The centrifuge dryer comprises a cylindrical housing and a cylindrical screen fixedly arranged therein. Arranged within the screen is a motor driven rotor that can be driven at high revolutions. The rotor comprises paddle-like arms that accelerate the wet granulate and the water that still adheres to it. Due to the design of the arms, the granulate is propelled from the lower inlet upward and is dewatered at the same time. The water is centrifuged off through the screen.
Residual surface moisture remains on the granulate and is removed by evaporation in the centrifuge dryer. This cooling-down drying is supported by an air stream, which is aspirated from the top into the housing and is exhausted by a blower at approximately half the height of the housing.
Instead of the paddle-like arms, other known devices of the relevant art comprise baffles affixed to the rotor and arranged at an angle to the vertical axis, causing a vertical conveyance of the granulate within the centrifugal dryer from the inlet opening on the bottom upward to the outlet opening.
The disadvantage of these known devices is that the wet granulate is always supplied to the centrifuge dryer radially, whereby the granulate is caught frontally by the paddle-like arms or baffles and first propelled against the fixed screen from where it rebounds and is again captured by the paddle-like arms or baffles. This process is repeated until the granulate reaches the outlet opening and passes through it. The frontal capture of the granulate exposes it to higher mechanical stress in the inlet area. This results in greater amounts of plastic dust, which settles in the immediate area of the inlet opening, aided in particular by air stream eddies. The removal of the dust by means of cleaning fluids introduced into the centrifuge dryer space by nozzles is more difficult in this area than in the remaining inner space of the centrifuge dryer.
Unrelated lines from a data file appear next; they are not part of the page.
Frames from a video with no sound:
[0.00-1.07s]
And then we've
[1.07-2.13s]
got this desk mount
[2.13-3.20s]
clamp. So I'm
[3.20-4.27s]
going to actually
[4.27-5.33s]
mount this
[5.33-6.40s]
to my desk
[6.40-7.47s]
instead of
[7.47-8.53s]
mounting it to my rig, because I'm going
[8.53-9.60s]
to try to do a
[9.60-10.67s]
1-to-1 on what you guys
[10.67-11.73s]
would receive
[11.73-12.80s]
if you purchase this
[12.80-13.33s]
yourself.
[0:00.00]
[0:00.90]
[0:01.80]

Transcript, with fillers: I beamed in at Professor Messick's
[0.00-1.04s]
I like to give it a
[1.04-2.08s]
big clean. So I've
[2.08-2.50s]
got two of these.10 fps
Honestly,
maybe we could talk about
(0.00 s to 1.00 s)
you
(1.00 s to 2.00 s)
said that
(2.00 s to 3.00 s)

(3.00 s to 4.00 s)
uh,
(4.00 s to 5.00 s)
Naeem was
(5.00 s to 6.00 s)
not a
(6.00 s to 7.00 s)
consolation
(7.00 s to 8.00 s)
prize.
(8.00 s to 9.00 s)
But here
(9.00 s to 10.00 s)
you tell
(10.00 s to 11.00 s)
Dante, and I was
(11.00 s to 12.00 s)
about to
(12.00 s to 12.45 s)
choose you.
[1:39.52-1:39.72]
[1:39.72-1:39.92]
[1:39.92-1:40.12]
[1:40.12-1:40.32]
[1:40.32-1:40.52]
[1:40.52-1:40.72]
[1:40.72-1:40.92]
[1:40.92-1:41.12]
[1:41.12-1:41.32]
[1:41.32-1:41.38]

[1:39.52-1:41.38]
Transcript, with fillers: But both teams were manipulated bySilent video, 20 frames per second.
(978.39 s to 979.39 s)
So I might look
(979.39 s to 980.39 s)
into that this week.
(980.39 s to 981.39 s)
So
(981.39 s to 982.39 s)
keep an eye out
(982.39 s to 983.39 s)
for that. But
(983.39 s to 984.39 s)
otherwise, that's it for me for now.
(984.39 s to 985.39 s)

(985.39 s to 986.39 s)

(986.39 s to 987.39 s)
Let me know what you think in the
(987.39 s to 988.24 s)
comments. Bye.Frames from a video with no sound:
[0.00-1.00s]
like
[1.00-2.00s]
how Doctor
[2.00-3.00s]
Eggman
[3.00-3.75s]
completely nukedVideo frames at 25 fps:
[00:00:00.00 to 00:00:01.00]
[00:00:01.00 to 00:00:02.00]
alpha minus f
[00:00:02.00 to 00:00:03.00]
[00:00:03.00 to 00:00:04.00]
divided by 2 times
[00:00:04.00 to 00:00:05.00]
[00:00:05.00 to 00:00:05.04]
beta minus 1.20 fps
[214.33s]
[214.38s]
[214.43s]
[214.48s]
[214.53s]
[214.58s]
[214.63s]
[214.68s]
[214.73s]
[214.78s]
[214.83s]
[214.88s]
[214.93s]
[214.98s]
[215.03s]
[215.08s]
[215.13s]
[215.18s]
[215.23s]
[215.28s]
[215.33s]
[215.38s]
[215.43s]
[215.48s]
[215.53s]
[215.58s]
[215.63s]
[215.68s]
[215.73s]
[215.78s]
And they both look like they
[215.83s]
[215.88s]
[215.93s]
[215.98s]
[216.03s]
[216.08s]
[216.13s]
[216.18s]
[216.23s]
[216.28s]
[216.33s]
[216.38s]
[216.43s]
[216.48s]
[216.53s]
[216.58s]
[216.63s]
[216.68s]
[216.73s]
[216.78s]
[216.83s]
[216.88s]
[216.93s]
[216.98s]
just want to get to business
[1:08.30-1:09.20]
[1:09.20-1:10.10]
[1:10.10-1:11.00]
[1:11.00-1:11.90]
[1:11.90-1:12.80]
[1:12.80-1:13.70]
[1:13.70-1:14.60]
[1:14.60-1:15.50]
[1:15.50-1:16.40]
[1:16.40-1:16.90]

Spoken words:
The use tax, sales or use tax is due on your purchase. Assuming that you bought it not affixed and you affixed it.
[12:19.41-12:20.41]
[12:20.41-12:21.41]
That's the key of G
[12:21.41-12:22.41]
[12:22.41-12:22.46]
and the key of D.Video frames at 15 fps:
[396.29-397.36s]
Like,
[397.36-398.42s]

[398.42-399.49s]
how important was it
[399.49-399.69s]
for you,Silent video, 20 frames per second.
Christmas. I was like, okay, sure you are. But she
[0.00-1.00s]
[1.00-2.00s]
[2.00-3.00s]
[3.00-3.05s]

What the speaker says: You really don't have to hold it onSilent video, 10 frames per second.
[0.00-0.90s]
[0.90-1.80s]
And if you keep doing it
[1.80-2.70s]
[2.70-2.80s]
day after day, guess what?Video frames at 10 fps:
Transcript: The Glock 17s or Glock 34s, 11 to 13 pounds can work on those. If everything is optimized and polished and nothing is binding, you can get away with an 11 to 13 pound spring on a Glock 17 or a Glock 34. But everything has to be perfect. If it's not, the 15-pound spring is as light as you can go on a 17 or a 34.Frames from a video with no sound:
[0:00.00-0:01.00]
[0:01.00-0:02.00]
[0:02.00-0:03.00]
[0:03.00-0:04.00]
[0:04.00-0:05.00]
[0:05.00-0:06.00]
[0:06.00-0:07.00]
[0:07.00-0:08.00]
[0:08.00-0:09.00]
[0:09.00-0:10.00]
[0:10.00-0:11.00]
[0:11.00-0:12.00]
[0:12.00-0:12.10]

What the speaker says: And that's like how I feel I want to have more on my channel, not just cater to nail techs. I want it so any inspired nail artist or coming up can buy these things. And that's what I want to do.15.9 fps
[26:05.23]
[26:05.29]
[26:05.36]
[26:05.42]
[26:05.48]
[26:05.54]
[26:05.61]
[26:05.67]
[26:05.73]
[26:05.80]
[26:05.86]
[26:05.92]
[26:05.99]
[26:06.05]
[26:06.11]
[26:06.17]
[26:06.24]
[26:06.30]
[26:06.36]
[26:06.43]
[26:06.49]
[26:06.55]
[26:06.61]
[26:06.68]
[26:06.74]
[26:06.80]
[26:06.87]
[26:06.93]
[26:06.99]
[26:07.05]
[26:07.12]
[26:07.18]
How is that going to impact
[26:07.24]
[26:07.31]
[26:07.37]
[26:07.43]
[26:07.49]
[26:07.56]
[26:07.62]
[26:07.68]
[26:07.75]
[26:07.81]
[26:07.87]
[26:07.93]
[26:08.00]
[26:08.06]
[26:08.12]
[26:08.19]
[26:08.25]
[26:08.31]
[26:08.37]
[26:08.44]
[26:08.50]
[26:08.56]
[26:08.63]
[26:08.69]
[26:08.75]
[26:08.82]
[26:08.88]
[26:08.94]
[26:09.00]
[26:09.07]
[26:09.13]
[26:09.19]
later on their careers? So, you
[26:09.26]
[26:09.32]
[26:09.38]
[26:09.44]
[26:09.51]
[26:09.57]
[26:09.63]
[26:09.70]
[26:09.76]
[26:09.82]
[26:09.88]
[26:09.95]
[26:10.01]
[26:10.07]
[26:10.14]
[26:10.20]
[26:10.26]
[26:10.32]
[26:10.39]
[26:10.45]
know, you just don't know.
This can go so far that, especially for the drying of sensitive granules, in particular of composite granulates, the known centrifuge dryers cannot be used at all for the dewatering and drying of these granulates because too high a proportion of the granulate would be damaged by the known centrifuge dryer.
Due to the frontal capture of the granulate, the fixed screen and the paddle-like arms or baffles in the region near the inlet opening are exposed to much higher wear than in the regions above. Since the outlet opening is also arranged radially, there is also higher wear in the immediate vicinity of the outlet opening, especially at the frontal edge.
A further substantial disadvantage is the overall design of the device which makes it difficult to maintain. The centrifuge dryer has to be cleaned completely after every change of granulate color or composition. Any remnants that are not removed completely before the next load of plastic granulate passes through the centrifuge dryer contaminate the granulate and result in substantial quality flaws.
For this purpose, several nozzles for the cleaning fluid are commonly provided inside the centrifuge dryer. Wherever the deposit of plastic dust is particularly heavy, for example, as mentioned earlier, in the vicinity of the inlet opening, spraying of the cleaning fluid is not always sufficient, or the cleaning is only satisfactory with disproportionately great amounts of the cleaning fluid. However, since the expense of preparing the cleaning fluid is proportionate to the quantity, it is in most cases more economical to open the device, loosen the remaining residue by hand and to rinse it out. In known devices, this requires disproportionately high disassembly and reassembly expenditures.